## What you are asked to do
Your output must be the lines below from the line containing "Frames from a" to the line containing "[0:06.40-0:07.47]", both lines included, reproduced exactly and without pictures.

Stored data entries

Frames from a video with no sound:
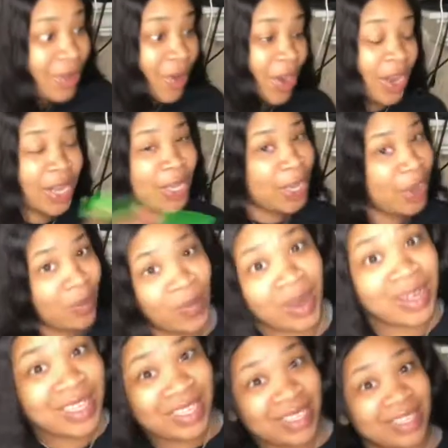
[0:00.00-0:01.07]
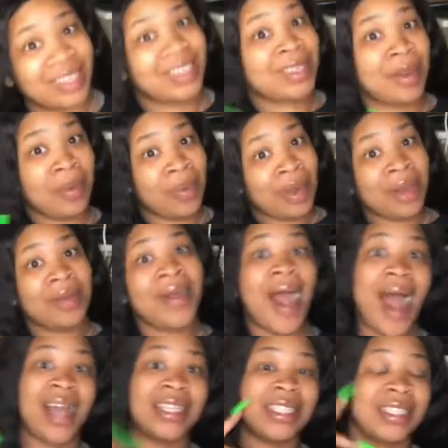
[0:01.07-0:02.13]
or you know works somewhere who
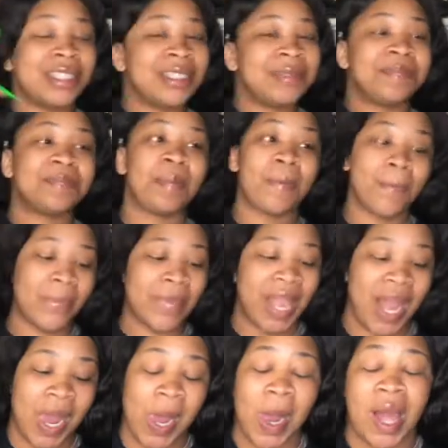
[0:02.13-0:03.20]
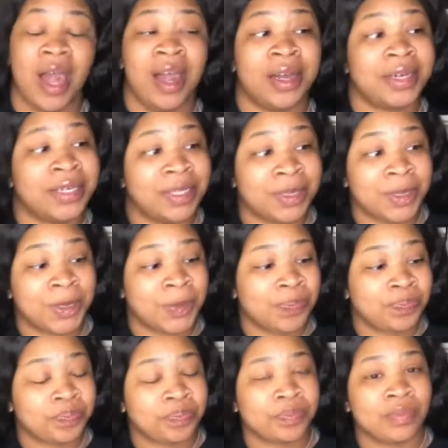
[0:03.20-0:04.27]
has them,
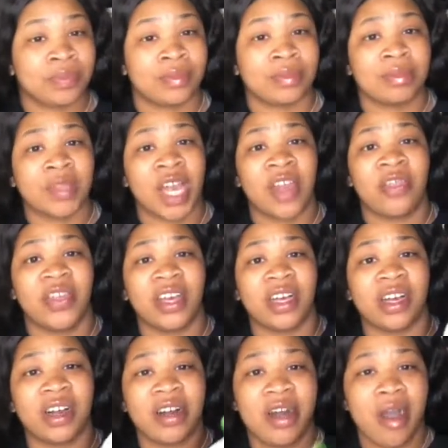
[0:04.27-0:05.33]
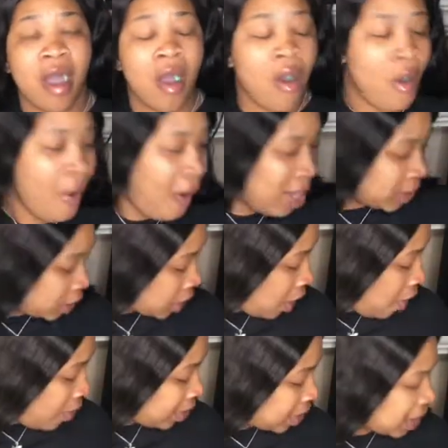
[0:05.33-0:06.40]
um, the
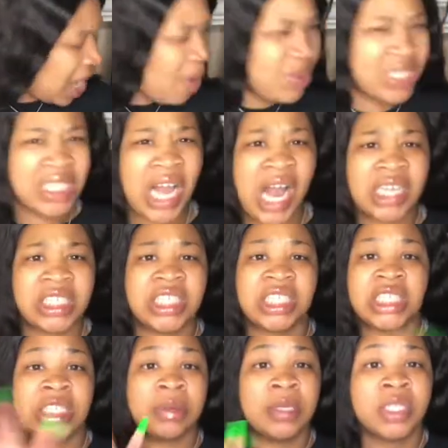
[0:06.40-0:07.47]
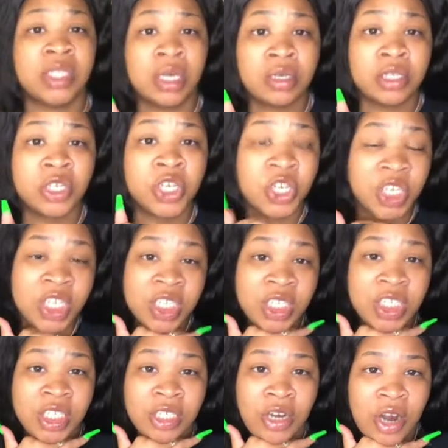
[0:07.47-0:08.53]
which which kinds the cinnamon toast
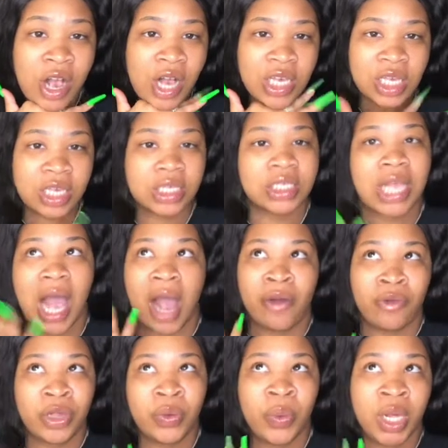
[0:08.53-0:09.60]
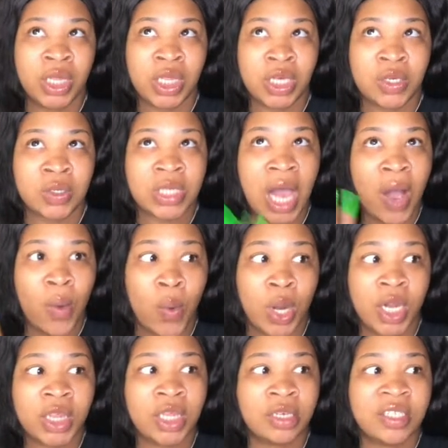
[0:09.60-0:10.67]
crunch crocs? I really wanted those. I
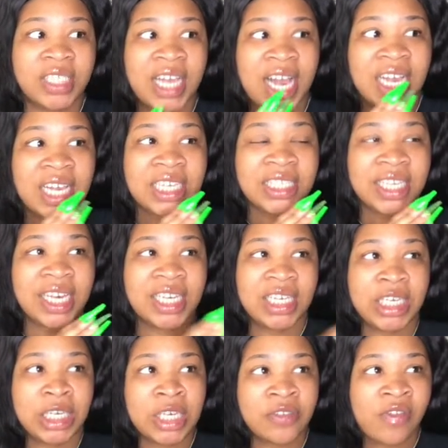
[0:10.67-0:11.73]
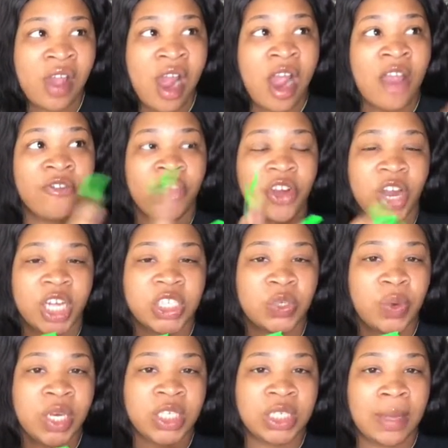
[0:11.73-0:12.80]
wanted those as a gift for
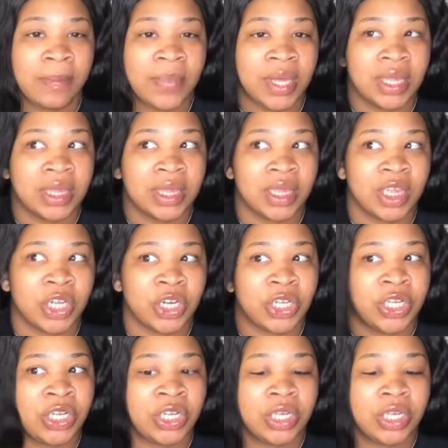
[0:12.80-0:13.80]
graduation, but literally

...

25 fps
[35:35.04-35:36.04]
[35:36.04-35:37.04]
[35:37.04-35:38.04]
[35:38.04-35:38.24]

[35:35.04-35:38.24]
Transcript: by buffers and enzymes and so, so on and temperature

## Response
Frames from a video with no sound:
[0:00.00-0:01.07]
[0:01.07-0:02.13]
or you know works somewhere who
[0:02.13-0:03.20]
[0:03.20-0:04.27]
has them,
[0:04.27-0:05.33]
[0:05.33-0:06.40]
um, the
[0:06.40-0:07.47]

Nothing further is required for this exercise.